The BestEffort QoS class applies to Pods that do not define any limits and requests at all on any containers. As its class name suggests, these are the kinds of Pods that will be killed by the scheduler first if a Node runs out of memory or CPU. As you might have already guessed by now, if there are no BestEffort QoS Pods, the scheduler will begin to kill Pods belonging to the class of Burstable. A Node hosting only Pods of class Guaranteed will (theoretically) never run out of resources.
For more examples have a look at the Kubernetes documentation about Quality of Service.
LimitRanges
As you now know what limits and requests are, we can come back to the statement made above:
Quote
As we’ve already seen, compute ResourceQuotas limit the amount of memory and CPU we can use in a Namespace. Only defining a ResourceQuota, however is not going to have an effect on Pods that don’t define the amount of resources they want to use. This is where the concept of limits and requests comes into play.
So, if a cluster administrator wanted to make sure that every Pod in the cluster counted against the compute ResourceQuota, the administrator would have to have a way of defining some kind of default limits and requests that were applied if none were defined in the containers. This is exactly what LimitRanges are for.
Quoting the Kubernetes documentation, LimitRanges can be used to:
- Enforce minimum and maximum compute resource usage per Pod or container in a Namespace
- Enforce minimum and maximum storage request per PersistentVolumeClaim in a Namespace
- Enforce a ratio between request and limit for a resource in a Namespace
- Set default request/limit for compute resources in a Namespace and automatically inject them to containers at runtime
If for example a container did not define any requests or limits and there was a LimitRange defining the default values, these default values would be used when deploying said container. However, as soon as limits or requests were defined, the default values would no longer be applied.

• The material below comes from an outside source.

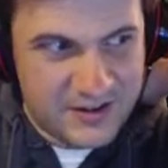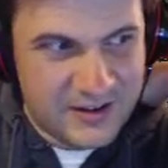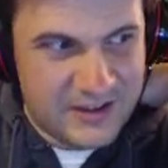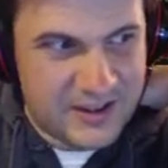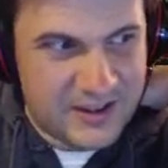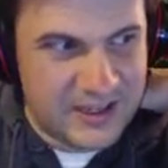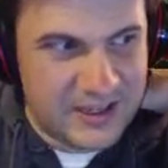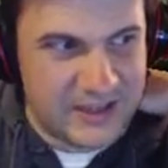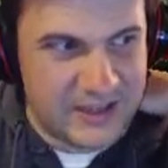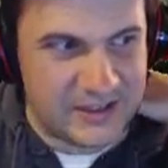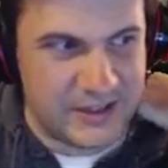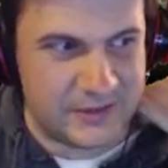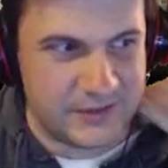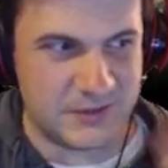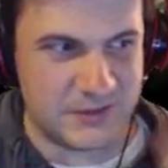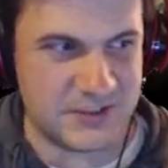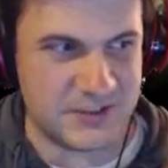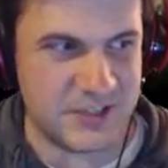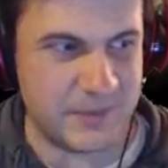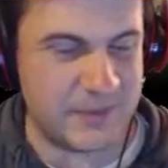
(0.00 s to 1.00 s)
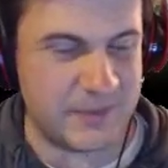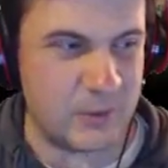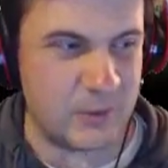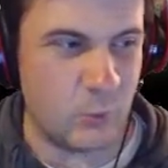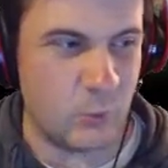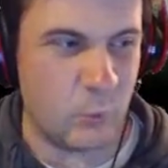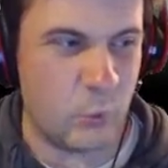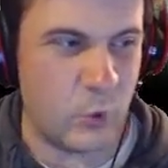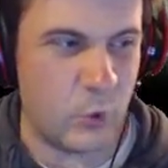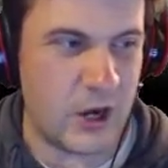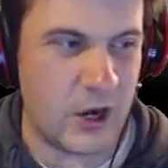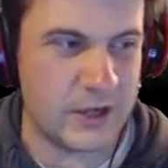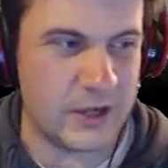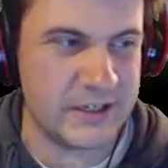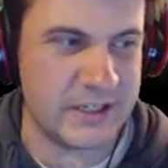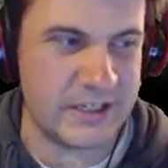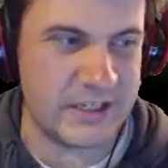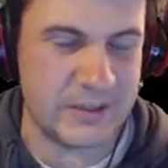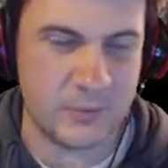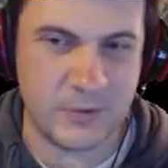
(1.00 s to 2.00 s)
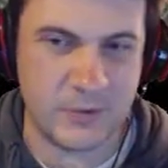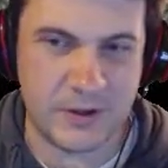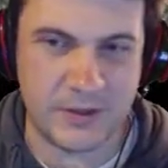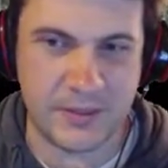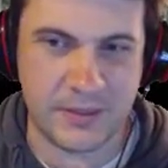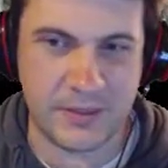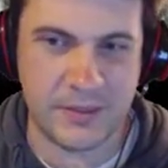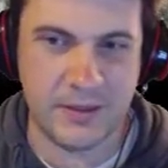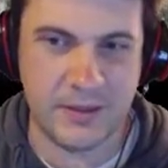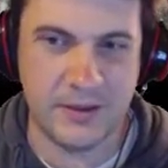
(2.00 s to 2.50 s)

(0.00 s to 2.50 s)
And, like, there's something wonky with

The possibility of enforcing minimum and maximum resources and defining ResourceQuotas per Namespace allows for many combinations of resource control.

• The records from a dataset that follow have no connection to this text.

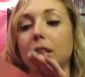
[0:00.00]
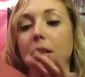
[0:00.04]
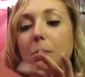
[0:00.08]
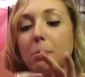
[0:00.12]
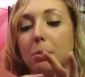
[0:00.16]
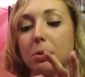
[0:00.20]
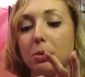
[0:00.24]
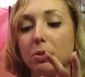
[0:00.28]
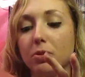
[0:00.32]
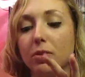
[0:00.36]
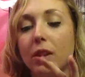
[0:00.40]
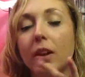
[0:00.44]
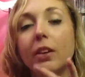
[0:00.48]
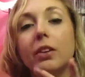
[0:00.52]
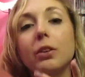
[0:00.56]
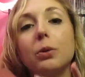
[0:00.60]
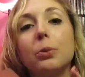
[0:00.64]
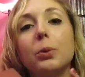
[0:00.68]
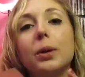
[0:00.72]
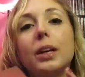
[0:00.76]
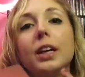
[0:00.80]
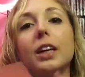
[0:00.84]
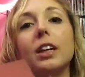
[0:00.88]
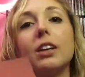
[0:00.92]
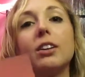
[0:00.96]
But it was very
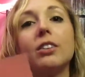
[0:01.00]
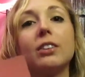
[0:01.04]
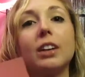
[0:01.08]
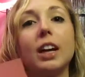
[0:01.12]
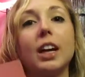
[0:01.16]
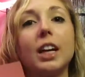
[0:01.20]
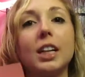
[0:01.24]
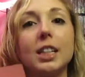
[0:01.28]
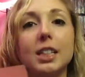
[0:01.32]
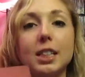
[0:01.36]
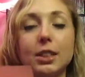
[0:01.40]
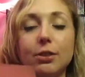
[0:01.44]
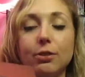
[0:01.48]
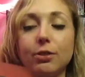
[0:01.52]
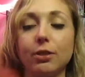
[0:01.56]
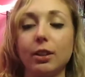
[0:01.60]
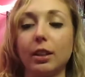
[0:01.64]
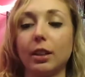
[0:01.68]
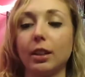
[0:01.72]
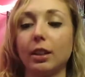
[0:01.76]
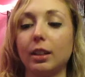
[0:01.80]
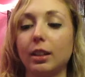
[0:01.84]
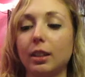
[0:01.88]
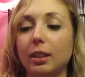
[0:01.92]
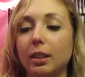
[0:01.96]
weird, very
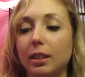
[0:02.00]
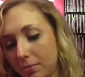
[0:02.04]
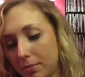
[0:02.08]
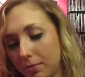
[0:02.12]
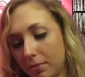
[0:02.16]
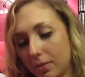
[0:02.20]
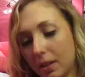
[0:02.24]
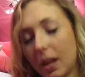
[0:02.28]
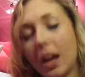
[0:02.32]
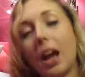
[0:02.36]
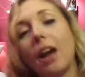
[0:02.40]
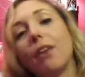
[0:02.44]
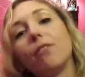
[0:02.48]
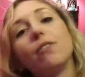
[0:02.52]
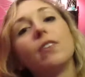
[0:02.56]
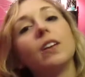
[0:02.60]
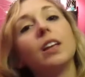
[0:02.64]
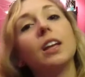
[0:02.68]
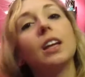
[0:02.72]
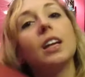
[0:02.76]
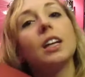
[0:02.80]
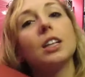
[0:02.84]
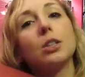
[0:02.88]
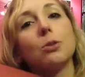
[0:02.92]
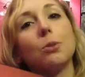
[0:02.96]
different. I feel
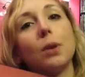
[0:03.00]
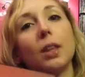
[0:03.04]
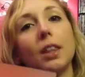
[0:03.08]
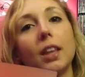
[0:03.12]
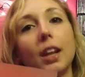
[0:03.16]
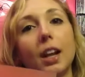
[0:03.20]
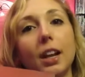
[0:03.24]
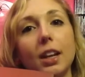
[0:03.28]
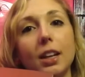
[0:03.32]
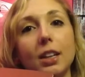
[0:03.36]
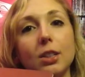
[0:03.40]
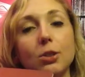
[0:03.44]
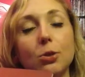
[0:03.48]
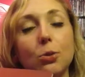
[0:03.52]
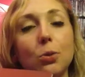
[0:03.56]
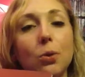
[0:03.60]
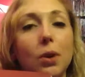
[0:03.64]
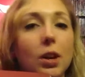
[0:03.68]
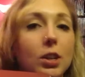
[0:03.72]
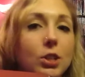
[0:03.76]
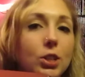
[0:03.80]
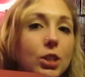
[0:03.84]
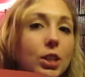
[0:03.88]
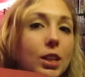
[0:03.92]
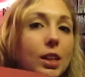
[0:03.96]
like it's one that I need to
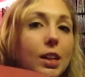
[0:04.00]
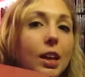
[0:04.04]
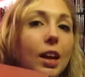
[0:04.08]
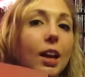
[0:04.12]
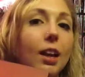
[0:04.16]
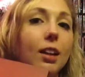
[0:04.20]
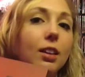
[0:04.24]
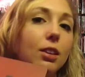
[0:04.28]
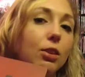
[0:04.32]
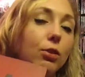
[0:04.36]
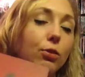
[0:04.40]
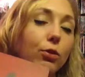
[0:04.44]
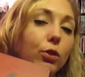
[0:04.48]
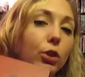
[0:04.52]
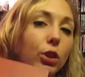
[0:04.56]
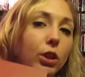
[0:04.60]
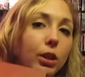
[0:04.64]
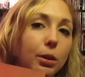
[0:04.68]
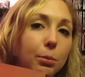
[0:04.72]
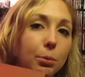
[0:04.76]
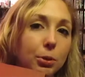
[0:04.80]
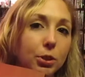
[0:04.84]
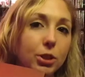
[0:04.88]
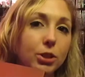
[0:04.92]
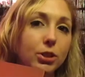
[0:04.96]
watch again to fully
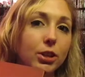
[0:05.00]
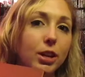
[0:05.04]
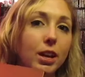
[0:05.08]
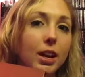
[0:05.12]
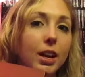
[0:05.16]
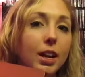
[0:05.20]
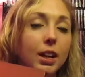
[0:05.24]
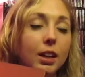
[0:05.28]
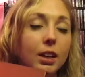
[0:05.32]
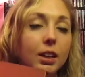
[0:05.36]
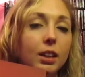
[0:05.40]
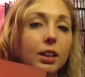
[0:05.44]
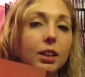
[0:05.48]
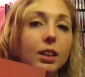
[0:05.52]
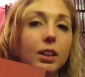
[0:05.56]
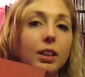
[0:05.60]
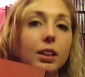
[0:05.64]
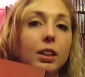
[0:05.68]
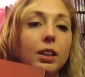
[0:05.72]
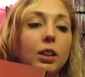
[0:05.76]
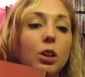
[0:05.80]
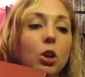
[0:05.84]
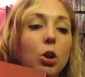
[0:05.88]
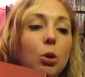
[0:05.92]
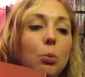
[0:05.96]
appreciate,
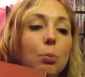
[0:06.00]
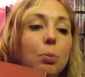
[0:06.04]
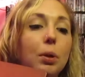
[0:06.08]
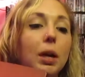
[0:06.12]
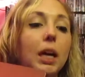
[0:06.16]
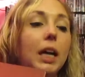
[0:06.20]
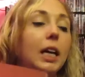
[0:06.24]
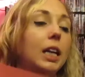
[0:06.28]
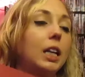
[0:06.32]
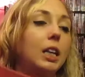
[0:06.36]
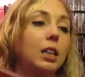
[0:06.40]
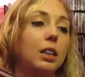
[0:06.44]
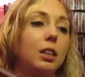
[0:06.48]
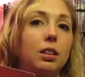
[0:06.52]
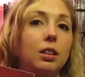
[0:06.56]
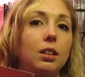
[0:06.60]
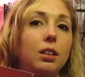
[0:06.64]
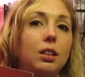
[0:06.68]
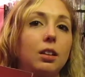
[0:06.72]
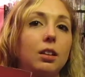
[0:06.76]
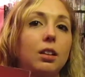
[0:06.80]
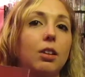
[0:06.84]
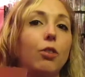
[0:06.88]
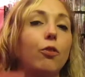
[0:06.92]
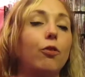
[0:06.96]
but
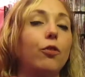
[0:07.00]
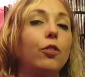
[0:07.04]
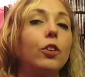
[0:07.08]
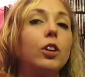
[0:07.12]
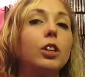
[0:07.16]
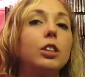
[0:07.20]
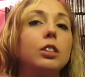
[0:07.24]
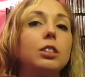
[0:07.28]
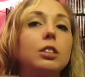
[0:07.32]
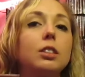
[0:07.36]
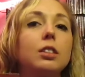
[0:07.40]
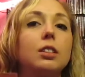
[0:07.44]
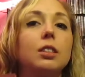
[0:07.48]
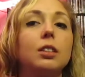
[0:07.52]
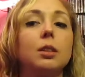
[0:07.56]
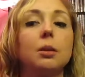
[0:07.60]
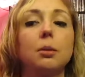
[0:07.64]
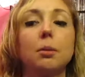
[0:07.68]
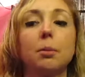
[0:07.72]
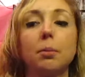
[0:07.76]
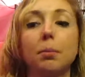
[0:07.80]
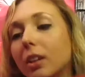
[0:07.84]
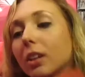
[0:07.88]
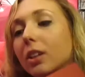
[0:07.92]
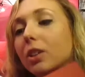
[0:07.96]
the first
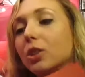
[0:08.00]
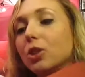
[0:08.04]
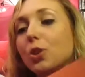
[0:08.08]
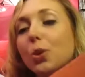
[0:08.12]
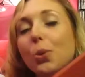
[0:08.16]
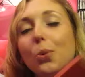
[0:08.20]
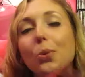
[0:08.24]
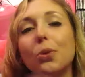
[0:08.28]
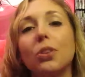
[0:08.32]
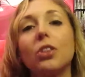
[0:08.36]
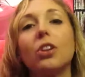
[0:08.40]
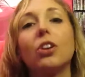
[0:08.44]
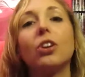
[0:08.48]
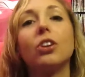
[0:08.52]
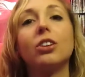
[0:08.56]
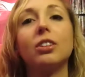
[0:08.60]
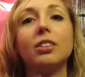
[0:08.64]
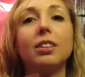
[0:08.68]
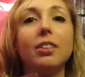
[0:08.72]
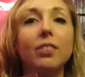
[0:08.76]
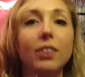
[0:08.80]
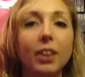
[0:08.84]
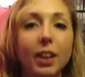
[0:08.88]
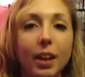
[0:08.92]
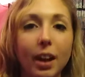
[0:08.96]
2/3
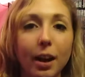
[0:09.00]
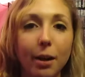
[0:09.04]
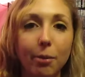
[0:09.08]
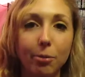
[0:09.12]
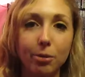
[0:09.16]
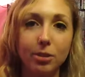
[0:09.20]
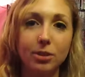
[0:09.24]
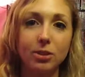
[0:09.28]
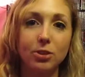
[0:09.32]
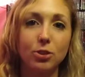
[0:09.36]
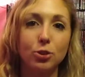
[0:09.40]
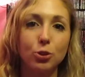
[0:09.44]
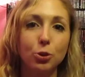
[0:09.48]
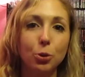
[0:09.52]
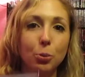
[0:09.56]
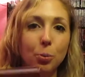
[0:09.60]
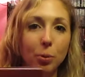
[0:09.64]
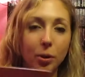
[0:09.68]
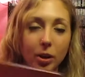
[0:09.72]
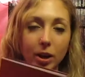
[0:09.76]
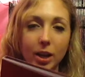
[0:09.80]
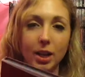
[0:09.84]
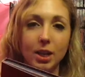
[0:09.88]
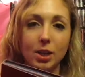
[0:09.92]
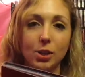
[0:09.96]
of it, I was
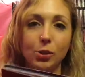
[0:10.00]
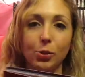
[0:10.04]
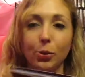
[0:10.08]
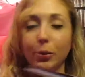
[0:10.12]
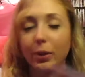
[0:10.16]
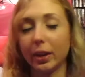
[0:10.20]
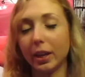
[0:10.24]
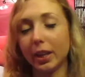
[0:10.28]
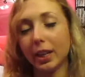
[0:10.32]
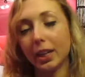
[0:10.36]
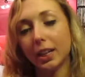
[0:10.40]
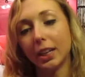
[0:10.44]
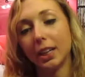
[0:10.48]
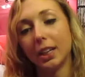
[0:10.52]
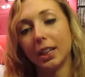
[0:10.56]
super into it.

Task 1: Play with ResourceQuotas and LimitRanges
In this task, we will play around with ResourceQuotas and LimitRanges to get a better understanding of how they work.
Create a Namespace
First, we will create a new Namespace for our experiments:
export NAMESPACE=<username>-quota
kubectl create namespace $NAMESPACE
Create a ResourceQuota
Next, we will create a ResourceQuota for our Namespace:
kubectl apply -f - <<EOF
apiVersion: v1
kind: ResourceQuota
metadata:
name: lr-quota
namespace: $NAMESPACE
spec:
hard:
limits.cpu: "1"
limits.memory: 1Gi
requests.cpu: "1"
requests.memory: 1Gi
EOF
Create a LimitRange
Now, we will create a LimitRange for our Namespace:
kubectl apply -f - <<EOF
apiVersion: v1
kind: LimitRange
metadata:
name: lr-range
namespace: $NAMESPACE
spec:
limits:
- default:
cpu: 500m
memory: 200Mi
defaultRequest:
cpu: 500m
memory: 200Mi
type: Container
EOF
Create a Pod
We create a Pod that does uses a lot of resources:
kubectl apply -f - <<EOF
apiVersion: v1
kind: Pod
metadata:
name: lr-demo
namespace: $NAMESPACE
spec:
containers:
- name: lr-demo-ctr
image: bretfisher/stress:2cpu1024m
EOF
Do you see any problems with the Pod? If not, let’s have a look at the events:
kubectl get pods -n $NAMESPACE
kubectl get events -n $NAMESPACE
See the error message? It says that the Pod is in a state of OOMKilled
which stands for “Out of Memory Killed”. This is because the Pod requested more memory than the ResourceQuota allows. The Pod was killed by the scheduler.